Gustave Doré probó con diferentes artilugios narrativos. Inspirado en la literatura en estampas del suizo Rodolphe Töpffer, construyó un antecedente claro de la novela gráfica: «Los rusos o Historia dramática, pintoresca y caricaturesca de la Santa Rusia». Entonces el invento no tuvo mucho éxito y el artista continuó por otra senda: la que lo llevó a ilustrar la Biblia o «La divina comedia». Más tarde, ya a principios del XX, Xaudaró triunfaba con sus escenas cotidianas y su famoso perrito en las páginas de «Blanco y Negro» y ABC. La historieta ya era un medio de masas.

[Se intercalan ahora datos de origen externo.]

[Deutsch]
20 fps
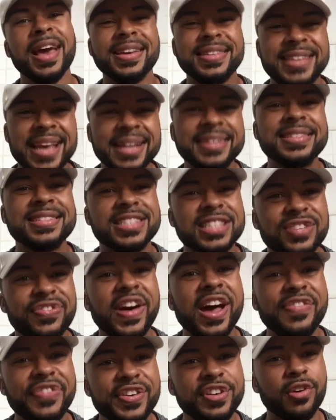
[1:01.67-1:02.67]
Jetzt
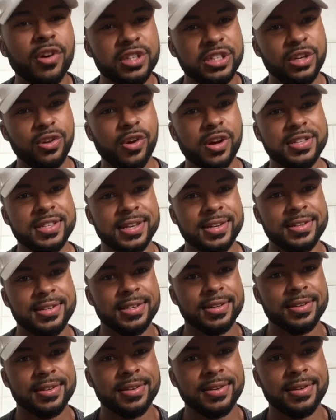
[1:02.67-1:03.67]
zweifeln noch die Leute an
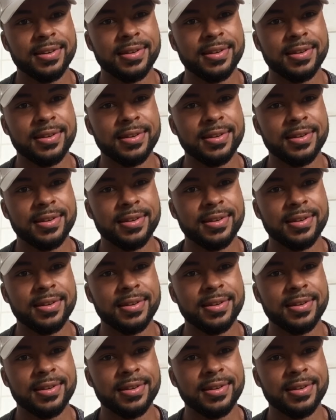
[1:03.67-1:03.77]
dir.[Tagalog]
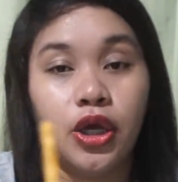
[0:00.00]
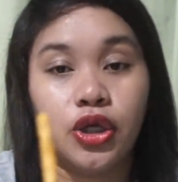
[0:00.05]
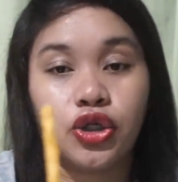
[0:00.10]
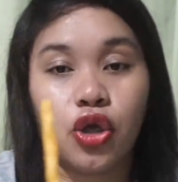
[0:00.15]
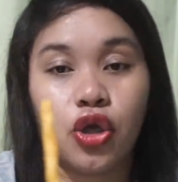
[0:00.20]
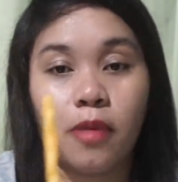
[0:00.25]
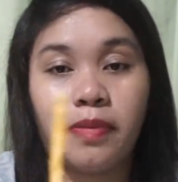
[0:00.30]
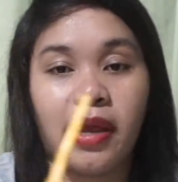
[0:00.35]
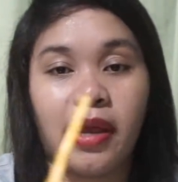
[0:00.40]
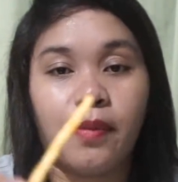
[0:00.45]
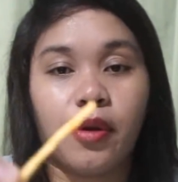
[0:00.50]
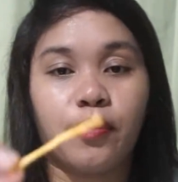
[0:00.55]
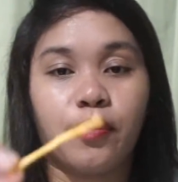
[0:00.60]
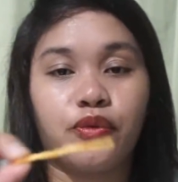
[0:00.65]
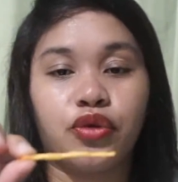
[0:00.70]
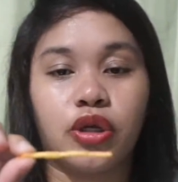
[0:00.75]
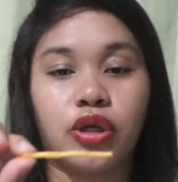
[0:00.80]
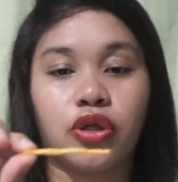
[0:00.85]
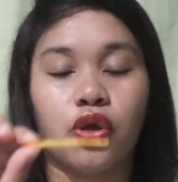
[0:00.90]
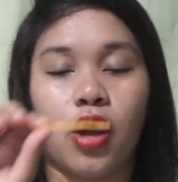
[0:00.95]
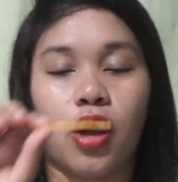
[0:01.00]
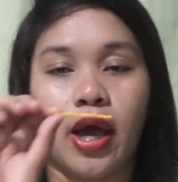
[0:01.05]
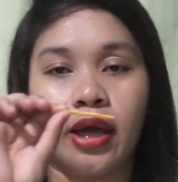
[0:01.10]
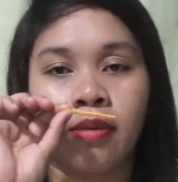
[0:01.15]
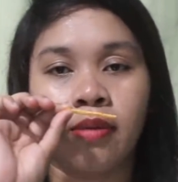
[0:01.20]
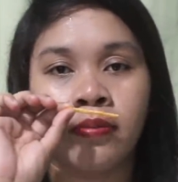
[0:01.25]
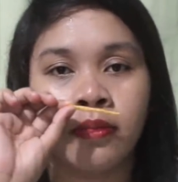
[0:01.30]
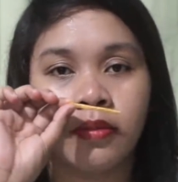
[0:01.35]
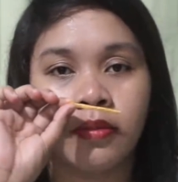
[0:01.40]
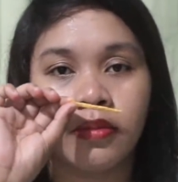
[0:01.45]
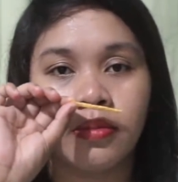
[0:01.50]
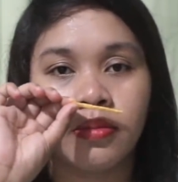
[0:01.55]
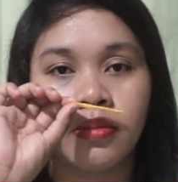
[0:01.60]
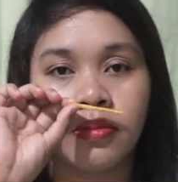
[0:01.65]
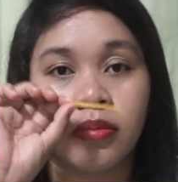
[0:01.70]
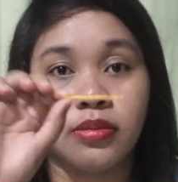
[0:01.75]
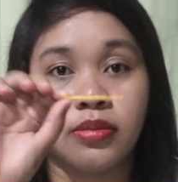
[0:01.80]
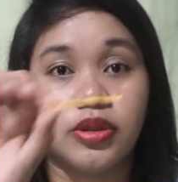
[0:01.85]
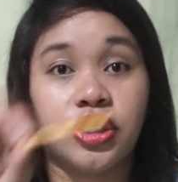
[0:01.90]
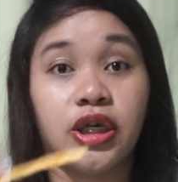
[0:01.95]
So, ang flavor po nito ay
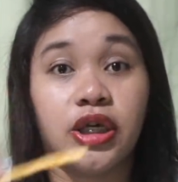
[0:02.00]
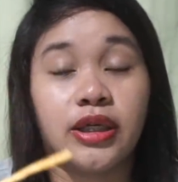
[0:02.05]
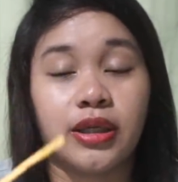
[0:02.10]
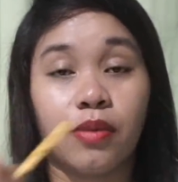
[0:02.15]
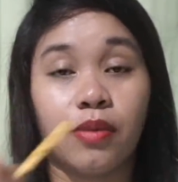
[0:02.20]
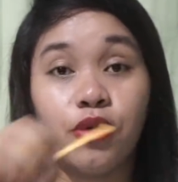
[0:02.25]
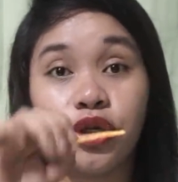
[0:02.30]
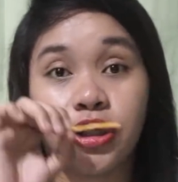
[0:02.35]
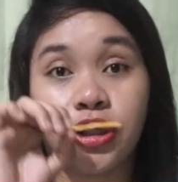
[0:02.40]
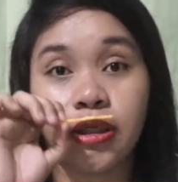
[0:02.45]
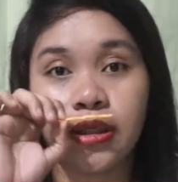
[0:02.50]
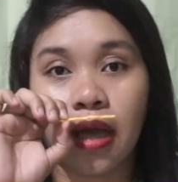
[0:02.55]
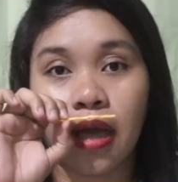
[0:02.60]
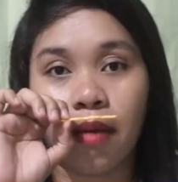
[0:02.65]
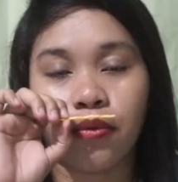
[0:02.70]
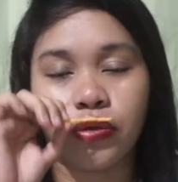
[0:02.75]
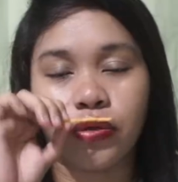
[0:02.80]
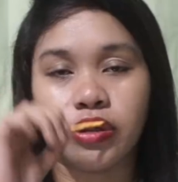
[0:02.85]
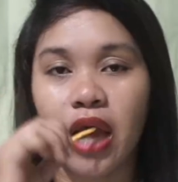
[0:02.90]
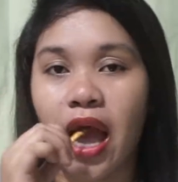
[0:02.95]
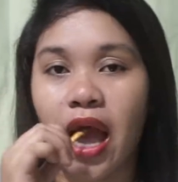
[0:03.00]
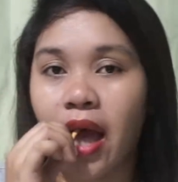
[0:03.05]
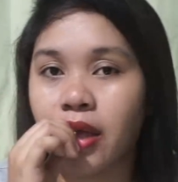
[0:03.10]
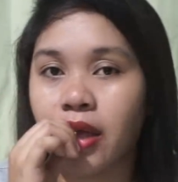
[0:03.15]
cheese. Amoy cheese nga po siya.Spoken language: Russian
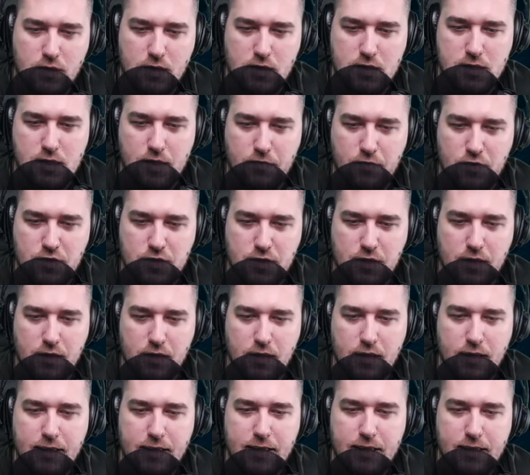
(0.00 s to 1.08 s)

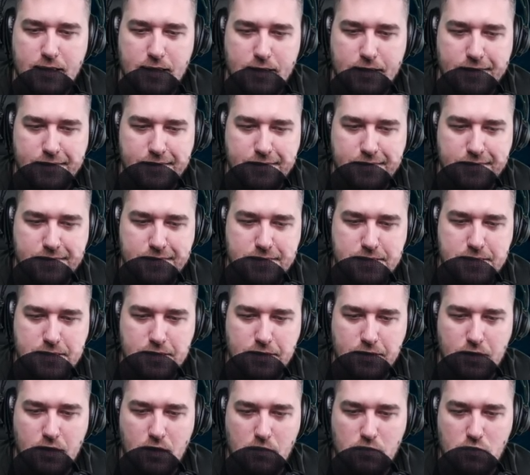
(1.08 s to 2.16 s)
разработчики э,
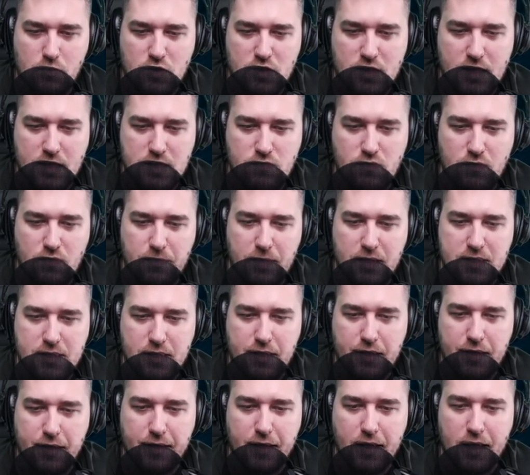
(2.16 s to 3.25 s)
сделали ему шанс
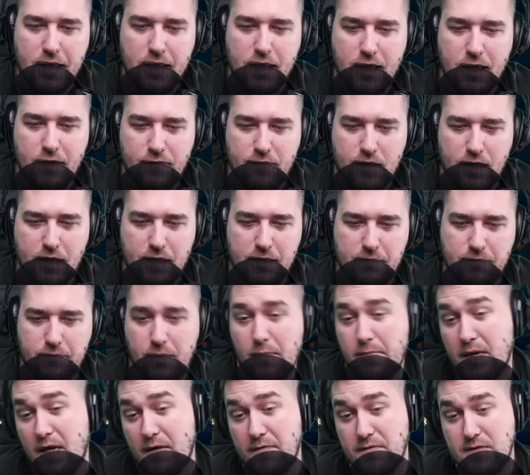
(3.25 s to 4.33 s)
выпадения как говна. И
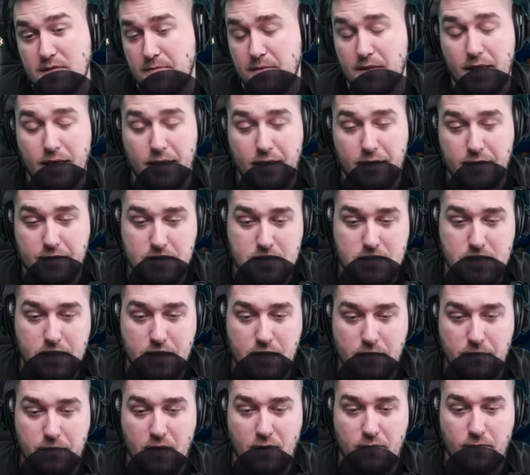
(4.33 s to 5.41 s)
поправьте меня, если я
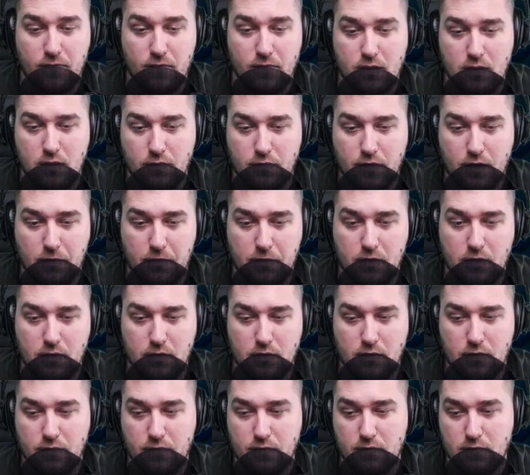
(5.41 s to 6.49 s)
не прав, э, в,
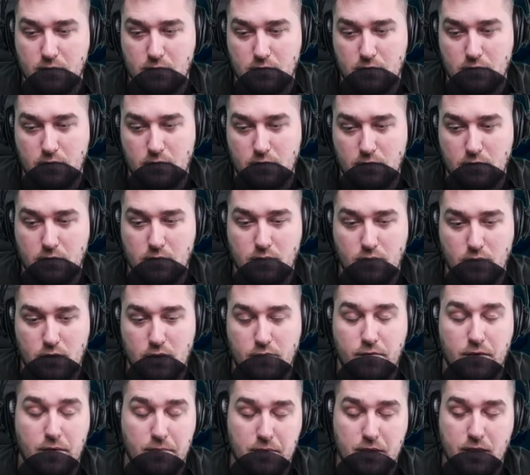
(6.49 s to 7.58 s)
ком... в...
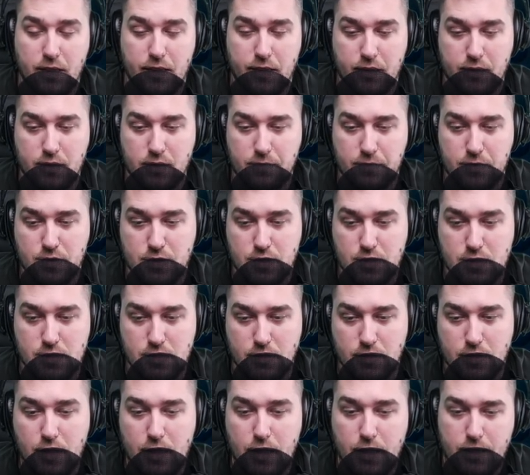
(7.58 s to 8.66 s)
Вот, в комментариях
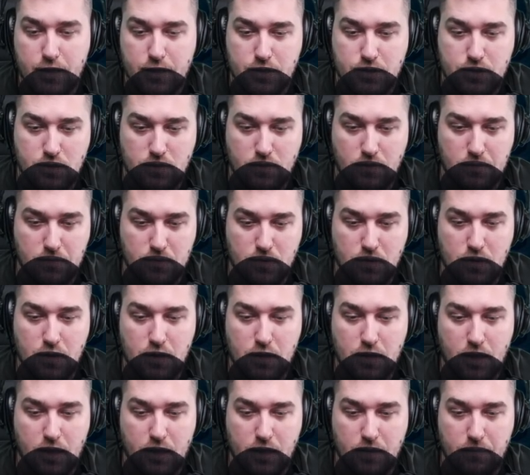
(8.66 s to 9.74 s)
напишите, что вам он
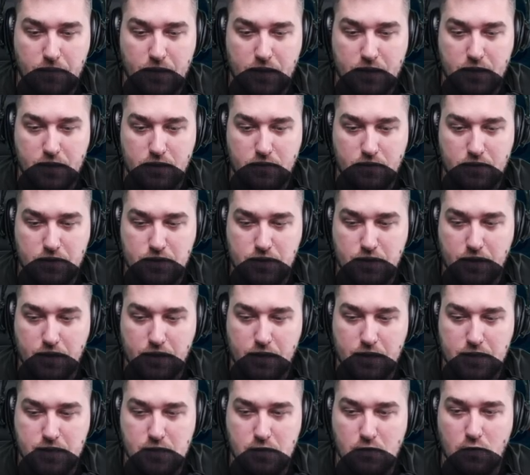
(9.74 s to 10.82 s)
нихера не падает, вообще
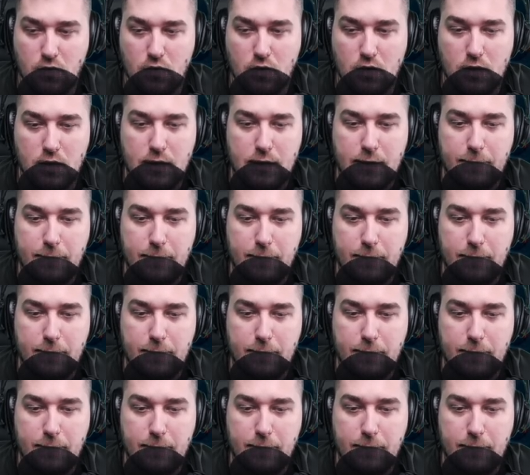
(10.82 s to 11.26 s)
князь ты лох.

La última parada de esta travesía lleva por nombre «Percebes», recordando así la exitosa obra de Francisco Ibáñez, el autor más prolífico de su generación. Esta parte de la exposición es un amplísimo cajón de sastre. Abarca la ilustración desde los años treinta hasta hoy. No solo se detiene en las expresiones más populares (Ibáñez, Íñigo o Manuel Vázquez), sino también en las vanguardias que instigadas por los postulados de Otto Neurath renovaron el lenguaje de la ilustración. Así llegamos a los últimos contadores de historias gráficas como Juan Berrio, Álvaro Ortiz o Ana Galvañ, entre muchos otros. El final vuelve al principio: después de 2.300 años no hemos dejado de experimentar con la imagen.

«Beatos, mecachis y percebes»: En la Biblioteca Nacional. Hasta el 13 de enero. De 10 a 20 horas, domingos hasta las 14.